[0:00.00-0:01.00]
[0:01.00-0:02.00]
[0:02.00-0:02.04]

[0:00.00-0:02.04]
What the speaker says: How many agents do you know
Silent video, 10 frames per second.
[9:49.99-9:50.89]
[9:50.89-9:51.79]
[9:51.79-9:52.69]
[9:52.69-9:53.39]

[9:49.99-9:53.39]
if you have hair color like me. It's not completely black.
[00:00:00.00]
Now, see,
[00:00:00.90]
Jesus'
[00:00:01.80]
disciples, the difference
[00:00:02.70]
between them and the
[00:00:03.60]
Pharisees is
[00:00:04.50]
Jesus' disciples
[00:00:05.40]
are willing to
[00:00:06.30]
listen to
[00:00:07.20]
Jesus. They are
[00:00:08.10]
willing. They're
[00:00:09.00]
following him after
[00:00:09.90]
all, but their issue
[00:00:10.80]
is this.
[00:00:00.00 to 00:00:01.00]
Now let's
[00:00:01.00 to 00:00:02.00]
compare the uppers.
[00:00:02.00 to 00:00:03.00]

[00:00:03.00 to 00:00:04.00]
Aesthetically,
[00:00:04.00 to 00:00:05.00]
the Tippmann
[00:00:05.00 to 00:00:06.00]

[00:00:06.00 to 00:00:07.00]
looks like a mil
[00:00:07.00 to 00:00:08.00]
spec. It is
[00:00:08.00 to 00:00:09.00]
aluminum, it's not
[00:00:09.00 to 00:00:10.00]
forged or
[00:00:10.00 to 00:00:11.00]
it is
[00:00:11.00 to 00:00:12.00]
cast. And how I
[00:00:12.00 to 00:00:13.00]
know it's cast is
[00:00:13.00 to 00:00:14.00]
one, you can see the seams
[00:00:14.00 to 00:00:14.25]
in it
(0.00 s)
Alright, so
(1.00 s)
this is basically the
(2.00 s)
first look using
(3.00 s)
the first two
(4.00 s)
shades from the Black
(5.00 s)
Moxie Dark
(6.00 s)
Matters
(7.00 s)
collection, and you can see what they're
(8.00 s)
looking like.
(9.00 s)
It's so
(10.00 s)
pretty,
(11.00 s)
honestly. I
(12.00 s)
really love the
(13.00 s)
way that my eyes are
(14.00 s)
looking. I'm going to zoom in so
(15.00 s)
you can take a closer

★ ★ ★ ★ ★ ★ ★

§ **PROBLEM TO SOLVE**
Line by line, print the listing above exactly.

§ **SOLUTION TO THE PROBLEM**
[0:00.00-0:01.00]
[0:01.00-0:02.00]
[0:02.00-0:02.04]

[0:00.00-0:02.04]
What the speaker says: How many agents do you know
Silent video, 10 frames per second.
[9:49.99-9:50.89]
[9:50.89-9:51.79]
[9:51.79-9:52.69]
[9:52.69-9:53.39]

[9:49.99-9:53.39]
if you have hair color like me. It's not completely black.
[00:00:00.00]
Now, see,
[00:00:00.90]
Jesus'
[00:00:01.80]
disciples, the difference
[00:00:02.70]
between them and the
[00:00:03.60]
Pharisees is
[00:00:04.50]
Jesus' disciples
[00:00:05.40]
are willing to
[00:00:06.30]
listen to
[00:00:07.20]
Jesus. They are
[00:00:08.10]
willing. They're
[00:00:09.00]
following him after
[00:00:09.90]
all, but their issue
[00:00:10.80]
is this.
[00:00:00.00 to 00:00:01.00]
Now let's
[00:00:01.00 to 00:00:02.00]
compare the uppers.
[00:00:02.00 to 00:00:03.00]

[00:00:03.00 to 00:00:04.00]
Aesthetically,
[00:00:04.00 to 00:00:05.00]
the Tippmann
[00:00:05.00 to 00:00:06.00]

[00:00:06.00 to 00:00:07.00]
looks like a mil
[00:00:07.00 to 00:00:08.00]
spec. It is
[00:00:08.00 to 00:00:09.00]
aluminum, it's not
[00:00:09.00 to 00:00:10.00]
forged or
[00:00:10.00 to 00:00:11.00]
it is
[00:00:11.00 to 00:00:12.00]
cast. And how I
[00:00:12.00 to 00:00:13.00]
know it's cast is
[00:00:13.00 to 00:00:14.00]
one, you can see the seams
[00:00:14.00 to 00:00:14.25]
in it
(0.00 s)
Alright, so
(1.00 s)
this is basically the
(2.00 s)
first look using
(3.00 s)
the first two
(4.00 s)
shades from the Black
(5.00 s)
Moxie Dark
(6.00 s)
Matters
(7.00 s)
collection, and you can see what they're
(8.00 s)
looking like.
(9.00 s)
It's so
(10.00 s)
pretty,
(11.00 s)
honestly. I
(12.00 s)
really love the
(13.00 s)
way that my eyes are
(14.00 s)
looking. I'm going to zoom in so
(15.00 s)
you can take a closer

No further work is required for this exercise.